*** Data for the task Section Begins ***

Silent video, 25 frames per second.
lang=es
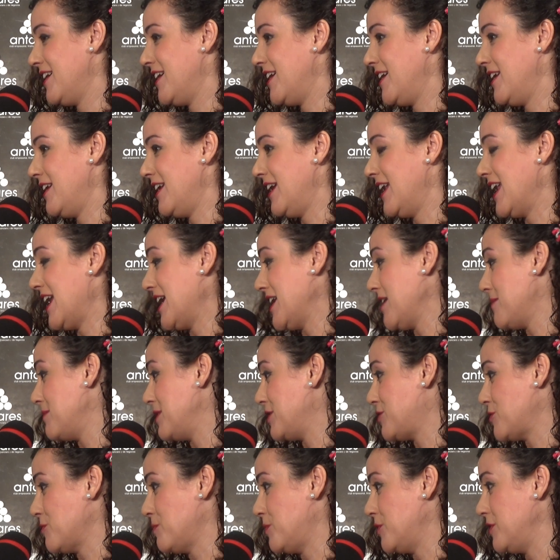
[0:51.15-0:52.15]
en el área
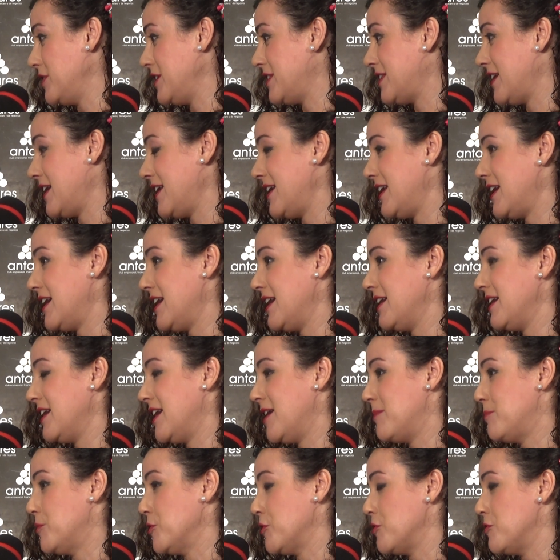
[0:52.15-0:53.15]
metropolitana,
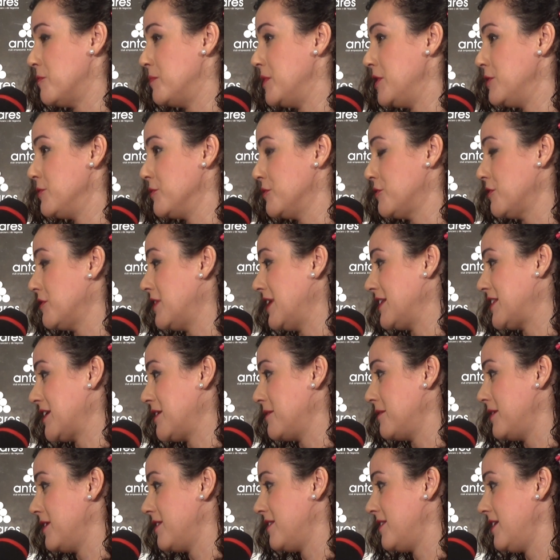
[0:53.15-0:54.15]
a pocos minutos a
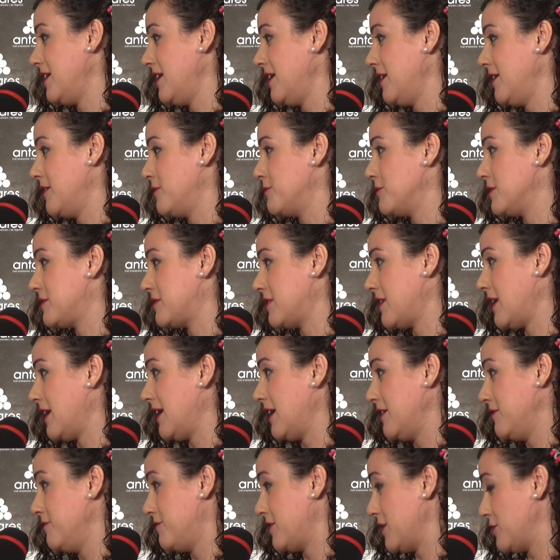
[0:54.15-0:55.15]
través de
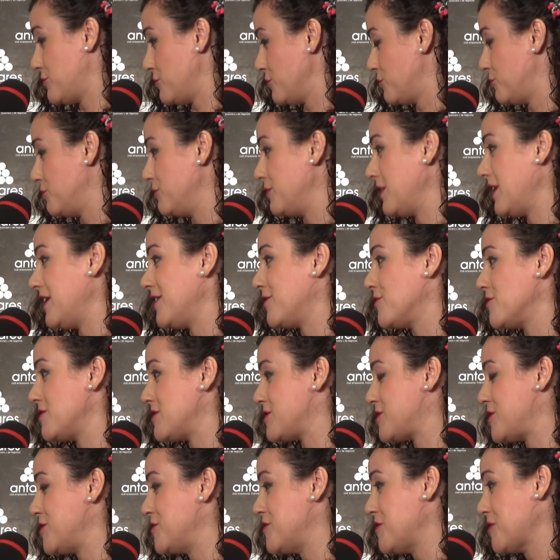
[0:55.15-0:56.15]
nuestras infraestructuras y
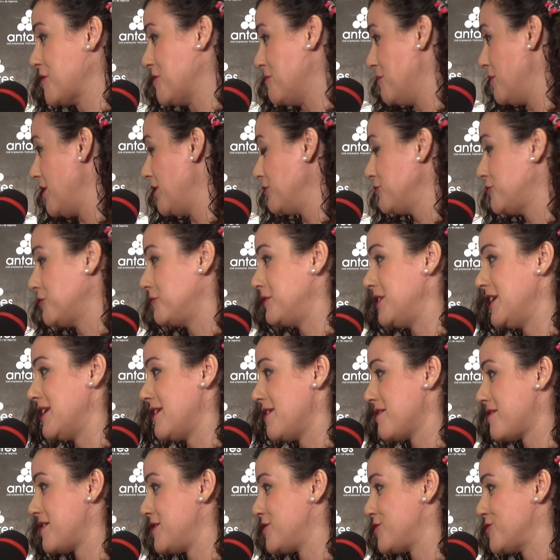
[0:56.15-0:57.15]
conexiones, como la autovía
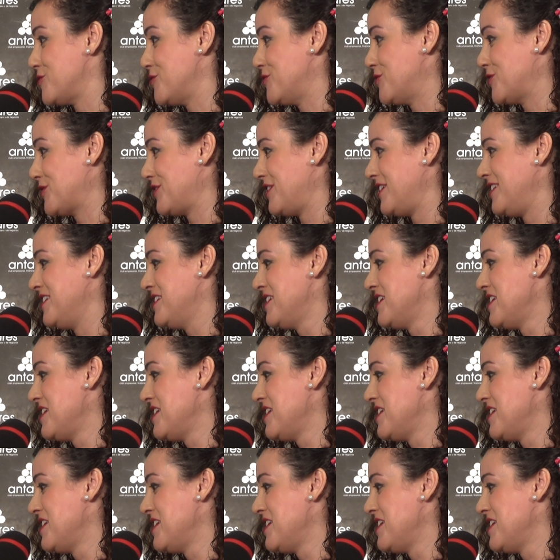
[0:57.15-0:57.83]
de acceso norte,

*** Data for the task Section Ends ***

* Exercise description *
Only the pictures are left behind; write out everything else in the records exactly.

* Output *
Silent video, 25 frames per second.
lang=es
[0:51.15-0:52.15]
en el área
[0:52.15-0:53.15]
metropolitana,
[0:53.15-0:54.15]
a pocos minutos a
[0:54.15-0:55.15]
través de
[0:55.15-0:56.15]
nuestras infraestructuras y
[0:56.15-0:57.15]
conexiones, como la autovía
[0:57.15-0:57.83]
de acceso norte,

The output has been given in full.